Work instructions:
The records below must be transcribed exactly, with each picture left out.

Saved data entries
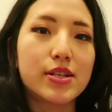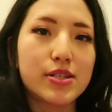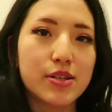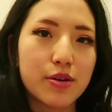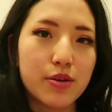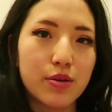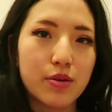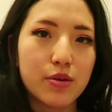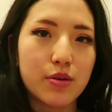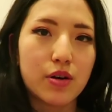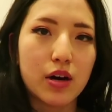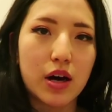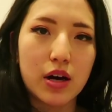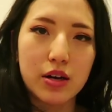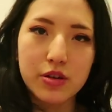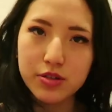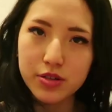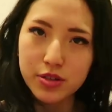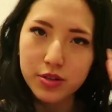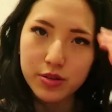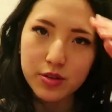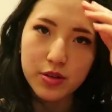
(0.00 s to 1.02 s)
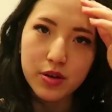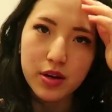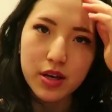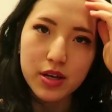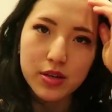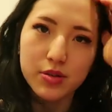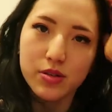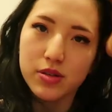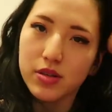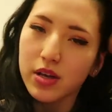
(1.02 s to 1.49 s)
so I'll show you
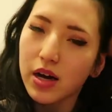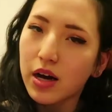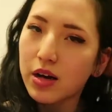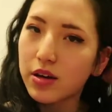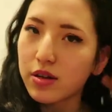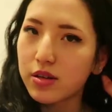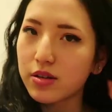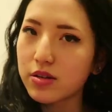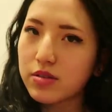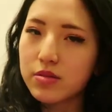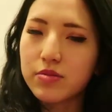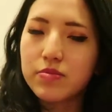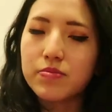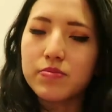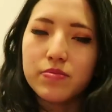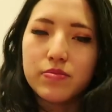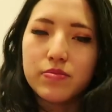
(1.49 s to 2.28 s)
guys what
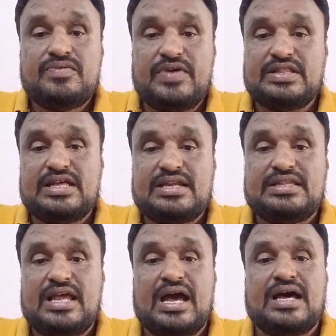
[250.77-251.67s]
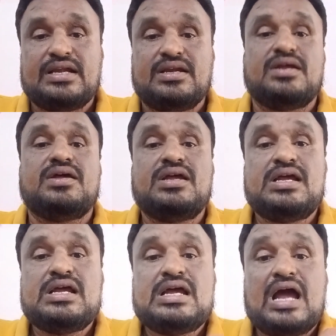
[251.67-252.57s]
whether they are
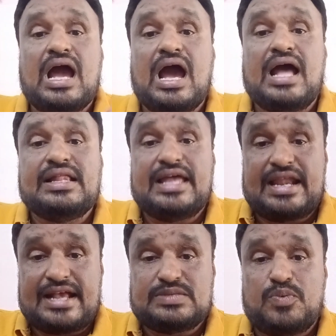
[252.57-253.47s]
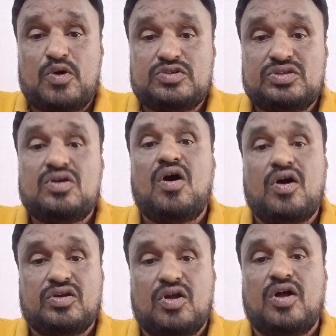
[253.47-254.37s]
exposed
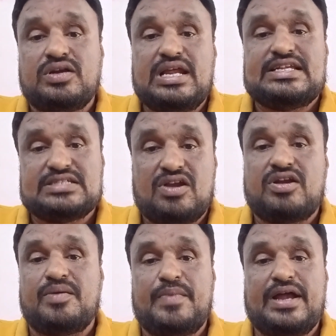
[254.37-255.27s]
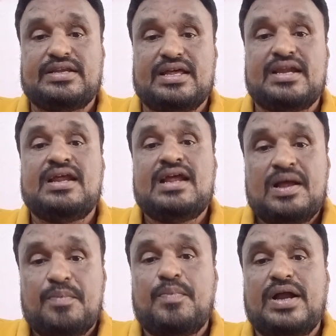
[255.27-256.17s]
or not. It's not a matter,
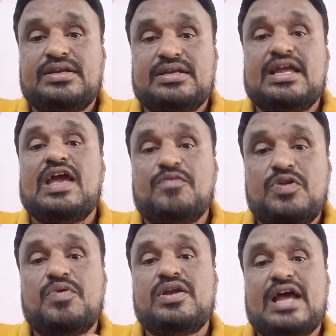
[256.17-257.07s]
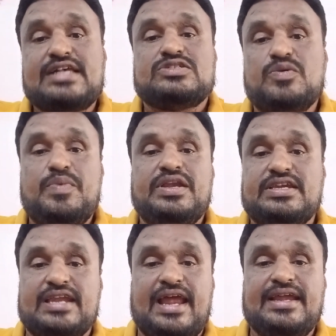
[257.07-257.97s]
but everyone has to be
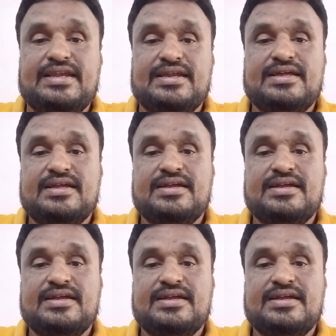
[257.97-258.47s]
trained.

Written solution:
(0.00 s to 1.02 s)
(1.02 s to 1.49 s)
so I'll show you
(1.49 s to 2.28 s)
guys what
[250.77-251.67s]
[251.67-252.57s]
whether they are
[252.57-253.47s]
[253.47-254.37s]
exposed
[254.37-255.27s]
[255.27-256.17s]
or not. It's not a matter,
[256.17-257.07s]
[257.07-257.97s]
but everyone has to be
[257.97-258.47s]
trained.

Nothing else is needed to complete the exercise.